E. Tanya Jawab dan Penutup
Tidak jauh berbeda dengan Judul makalah Prof. Gusti Asnan tentang Premanisme di Sumatera zaman revolusi , maka demikian pula dengan judul makalah dari Dr.Wannofri Samry tentang Pers Perempuan Sumatera Barat dan Sumatera Utara ini sangat menarik, sehingga tak heran makalah ini juga mengundang pertanyaan dari para peserta seminar, sebagai berikut:
Penanya 1
Mengapa Pers perempuan yang setelah merdeka menjadi turun, padahal setelah merdeka banyak kongres-kongres wanita?
Penanya 2
Pers itu berhubungan dengan profesi yang keras seperti wartawan atau jurnalis, kenapa kaum perempuan bisa menembus hal tersebut, terutama Sumatera Barat yang menganut sistem Matrilineal
Jawaban Narasumber
Berbagai faktor yang mempengaruhi turunnya pers perempuan setelah merdeka.
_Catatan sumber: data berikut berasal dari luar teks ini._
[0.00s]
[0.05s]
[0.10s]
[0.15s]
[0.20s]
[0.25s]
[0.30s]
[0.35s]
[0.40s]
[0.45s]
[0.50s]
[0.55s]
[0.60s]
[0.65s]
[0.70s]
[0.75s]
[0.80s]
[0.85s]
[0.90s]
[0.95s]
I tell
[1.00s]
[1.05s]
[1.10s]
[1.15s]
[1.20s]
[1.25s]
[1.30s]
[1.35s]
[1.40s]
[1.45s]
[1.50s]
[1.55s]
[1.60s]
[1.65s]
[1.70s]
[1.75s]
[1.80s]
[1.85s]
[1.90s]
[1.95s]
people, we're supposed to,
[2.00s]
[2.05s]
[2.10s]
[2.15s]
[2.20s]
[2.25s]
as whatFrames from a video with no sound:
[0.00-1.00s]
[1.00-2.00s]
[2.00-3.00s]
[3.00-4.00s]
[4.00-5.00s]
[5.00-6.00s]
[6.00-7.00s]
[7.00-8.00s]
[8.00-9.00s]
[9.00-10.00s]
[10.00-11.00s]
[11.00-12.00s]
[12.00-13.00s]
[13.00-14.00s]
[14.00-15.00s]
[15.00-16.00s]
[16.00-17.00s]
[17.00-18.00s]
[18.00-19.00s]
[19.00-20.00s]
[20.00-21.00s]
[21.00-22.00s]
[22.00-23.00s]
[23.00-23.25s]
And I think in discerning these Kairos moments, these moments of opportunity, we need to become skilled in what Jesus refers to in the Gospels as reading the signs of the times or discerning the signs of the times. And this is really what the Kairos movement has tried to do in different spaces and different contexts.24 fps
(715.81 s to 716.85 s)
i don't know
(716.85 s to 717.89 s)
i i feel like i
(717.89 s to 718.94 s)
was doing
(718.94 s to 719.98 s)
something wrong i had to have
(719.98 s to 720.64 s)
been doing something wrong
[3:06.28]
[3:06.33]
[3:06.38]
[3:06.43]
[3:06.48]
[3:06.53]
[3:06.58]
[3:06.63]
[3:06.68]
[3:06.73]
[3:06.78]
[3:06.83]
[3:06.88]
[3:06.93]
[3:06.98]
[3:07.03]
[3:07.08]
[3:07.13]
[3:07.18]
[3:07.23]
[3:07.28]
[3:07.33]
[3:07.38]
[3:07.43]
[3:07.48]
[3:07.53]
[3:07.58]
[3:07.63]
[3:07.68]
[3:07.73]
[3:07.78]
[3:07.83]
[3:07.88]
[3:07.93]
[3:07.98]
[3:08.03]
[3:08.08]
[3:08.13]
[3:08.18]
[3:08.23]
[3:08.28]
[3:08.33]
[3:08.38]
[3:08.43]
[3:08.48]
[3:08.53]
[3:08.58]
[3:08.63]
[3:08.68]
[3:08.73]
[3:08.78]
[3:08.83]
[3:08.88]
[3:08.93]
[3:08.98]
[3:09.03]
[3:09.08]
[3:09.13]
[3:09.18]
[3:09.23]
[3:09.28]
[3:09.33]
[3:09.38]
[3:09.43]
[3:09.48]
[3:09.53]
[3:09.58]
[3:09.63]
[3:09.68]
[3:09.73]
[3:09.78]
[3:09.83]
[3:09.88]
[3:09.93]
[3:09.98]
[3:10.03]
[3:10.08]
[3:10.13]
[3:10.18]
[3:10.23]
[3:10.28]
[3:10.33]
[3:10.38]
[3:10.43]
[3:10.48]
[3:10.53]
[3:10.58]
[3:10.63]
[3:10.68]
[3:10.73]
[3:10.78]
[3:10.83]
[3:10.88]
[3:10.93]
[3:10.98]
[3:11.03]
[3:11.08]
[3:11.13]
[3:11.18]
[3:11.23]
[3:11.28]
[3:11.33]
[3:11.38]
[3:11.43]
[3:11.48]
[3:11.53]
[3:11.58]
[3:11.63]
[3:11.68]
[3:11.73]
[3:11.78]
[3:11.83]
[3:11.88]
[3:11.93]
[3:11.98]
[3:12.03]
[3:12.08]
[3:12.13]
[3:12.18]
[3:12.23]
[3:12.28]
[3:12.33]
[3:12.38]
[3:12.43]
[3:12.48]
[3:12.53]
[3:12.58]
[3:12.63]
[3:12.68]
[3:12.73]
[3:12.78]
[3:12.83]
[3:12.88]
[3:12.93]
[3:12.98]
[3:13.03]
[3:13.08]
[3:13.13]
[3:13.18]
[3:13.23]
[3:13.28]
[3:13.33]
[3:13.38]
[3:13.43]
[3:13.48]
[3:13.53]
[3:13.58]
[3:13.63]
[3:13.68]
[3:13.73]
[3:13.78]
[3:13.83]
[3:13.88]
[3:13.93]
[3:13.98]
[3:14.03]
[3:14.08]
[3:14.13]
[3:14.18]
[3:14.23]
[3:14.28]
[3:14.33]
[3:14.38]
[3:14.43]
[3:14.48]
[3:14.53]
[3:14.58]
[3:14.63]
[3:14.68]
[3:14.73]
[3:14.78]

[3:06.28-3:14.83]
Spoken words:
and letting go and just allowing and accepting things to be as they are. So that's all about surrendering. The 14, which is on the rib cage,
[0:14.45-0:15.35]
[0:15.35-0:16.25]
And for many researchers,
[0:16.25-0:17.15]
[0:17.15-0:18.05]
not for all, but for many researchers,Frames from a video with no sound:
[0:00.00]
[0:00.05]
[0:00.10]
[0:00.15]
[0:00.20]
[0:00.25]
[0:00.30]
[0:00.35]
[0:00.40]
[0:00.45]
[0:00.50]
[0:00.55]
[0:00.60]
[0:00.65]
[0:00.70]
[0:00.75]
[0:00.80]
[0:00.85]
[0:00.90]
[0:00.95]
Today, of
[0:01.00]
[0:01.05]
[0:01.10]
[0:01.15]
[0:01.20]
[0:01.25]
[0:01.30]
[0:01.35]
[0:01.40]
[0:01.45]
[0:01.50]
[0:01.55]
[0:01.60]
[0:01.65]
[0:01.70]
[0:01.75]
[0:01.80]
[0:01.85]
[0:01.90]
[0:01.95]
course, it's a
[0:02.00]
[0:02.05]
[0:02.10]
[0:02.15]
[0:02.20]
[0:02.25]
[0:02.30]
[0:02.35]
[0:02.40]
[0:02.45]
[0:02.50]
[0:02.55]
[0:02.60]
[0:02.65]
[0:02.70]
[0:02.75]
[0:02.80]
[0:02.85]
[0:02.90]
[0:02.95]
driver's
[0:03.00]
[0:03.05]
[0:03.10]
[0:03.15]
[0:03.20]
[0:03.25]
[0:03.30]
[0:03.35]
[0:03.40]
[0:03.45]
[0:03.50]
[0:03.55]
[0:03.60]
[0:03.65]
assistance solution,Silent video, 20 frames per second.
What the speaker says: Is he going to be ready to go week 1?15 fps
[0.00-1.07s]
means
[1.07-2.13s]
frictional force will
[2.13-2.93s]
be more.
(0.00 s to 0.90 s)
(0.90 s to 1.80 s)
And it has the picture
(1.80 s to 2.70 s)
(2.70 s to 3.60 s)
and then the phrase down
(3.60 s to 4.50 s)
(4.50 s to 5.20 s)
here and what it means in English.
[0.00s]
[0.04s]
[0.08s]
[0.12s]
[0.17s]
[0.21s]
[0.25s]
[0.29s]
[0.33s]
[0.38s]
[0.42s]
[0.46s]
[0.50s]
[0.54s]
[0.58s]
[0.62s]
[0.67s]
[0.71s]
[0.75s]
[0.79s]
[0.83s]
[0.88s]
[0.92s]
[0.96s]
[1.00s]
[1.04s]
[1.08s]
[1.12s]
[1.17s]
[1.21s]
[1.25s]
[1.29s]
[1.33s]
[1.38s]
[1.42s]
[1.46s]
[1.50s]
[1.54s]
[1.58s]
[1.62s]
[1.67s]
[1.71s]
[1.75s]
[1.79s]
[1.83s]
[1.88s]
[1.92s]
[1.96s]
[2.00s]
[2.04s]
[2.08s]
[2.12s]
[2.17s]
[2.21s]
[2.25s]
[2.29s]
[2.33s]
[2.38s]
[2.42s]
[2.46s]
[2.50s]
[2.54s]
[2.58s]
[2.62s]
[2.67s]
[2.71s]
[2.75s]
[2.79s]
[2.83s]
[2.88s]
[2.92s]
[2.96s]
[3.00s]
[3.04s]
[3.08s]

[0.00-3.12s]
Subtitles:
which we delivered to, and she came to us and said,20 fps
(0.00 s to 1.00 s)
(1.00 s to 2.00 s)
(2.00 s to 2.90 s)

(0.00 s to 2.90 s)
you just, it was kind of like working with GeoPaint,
Dari paparan di atas terlihat bahwa terjadi kemunduran pers perempuan di Sumatera, termasuk Pers Sumatera Barat terutama saat sesudah Indonesia merdeka. Dalam diskusi tentang mundurnya peranan pers dan jurnalis perempuan, maka ada beberapa alasan yang dikemukakan. Perempuan berada dalam posisi yang rumit untuk menerjuni dunia pers secara profesional, Perempuan merasa belum merasa bebas untuk menerjuninya karena faktor tanggung jaeab yang melingkupi mereka seperti masalah anak dan suami serta urusan tetek bengek keluarga. Industri pree saat ini adalah industri kapitalis yang mementingkan pasar, apapun bisa dijual. Jadi perempuan lebih banyak sebagai hiasan surat kabar. Wartawan-wartawan wanita dianggap tidak layak dan mengganggu sirkulasi kerja karena ada masa-masa tertentu yang membuatnya terbatas, seperti hamil dan melahirkan, serta ditambah lingkungan budaya yang sering mengganggu.
Kondisi penurunan pers perempuan dan faktor-faktor yang menyebabkan kemunduran tersebut dterjadi sampai sekarang”, demikian kata penutup yang disampaikan oleh Dr.Wannofri Samry kepada peserta seminar tentang makalahnya yang berjudul “Pers Perempuan Sumatera Barat dan Sumatera Utara ini”
Refetensi
Proseding Seminar Nasional 71 Tahun Indonesia Merdeka. 2016. Jaringan Kebangsaan Antar-Nusa. Padang: Labor Sejarah Univrrsitas Andalas.
Hasil rekaman penyampaian presentasi oleh Dr.Wannofri Samry tentang Pers Perempuan Sumatera Barat dan Sumatera Utara::Dari Terjajah ke Merdeka dari Ideologi ke Kapitalis. Selasa 23 Agustus 2016.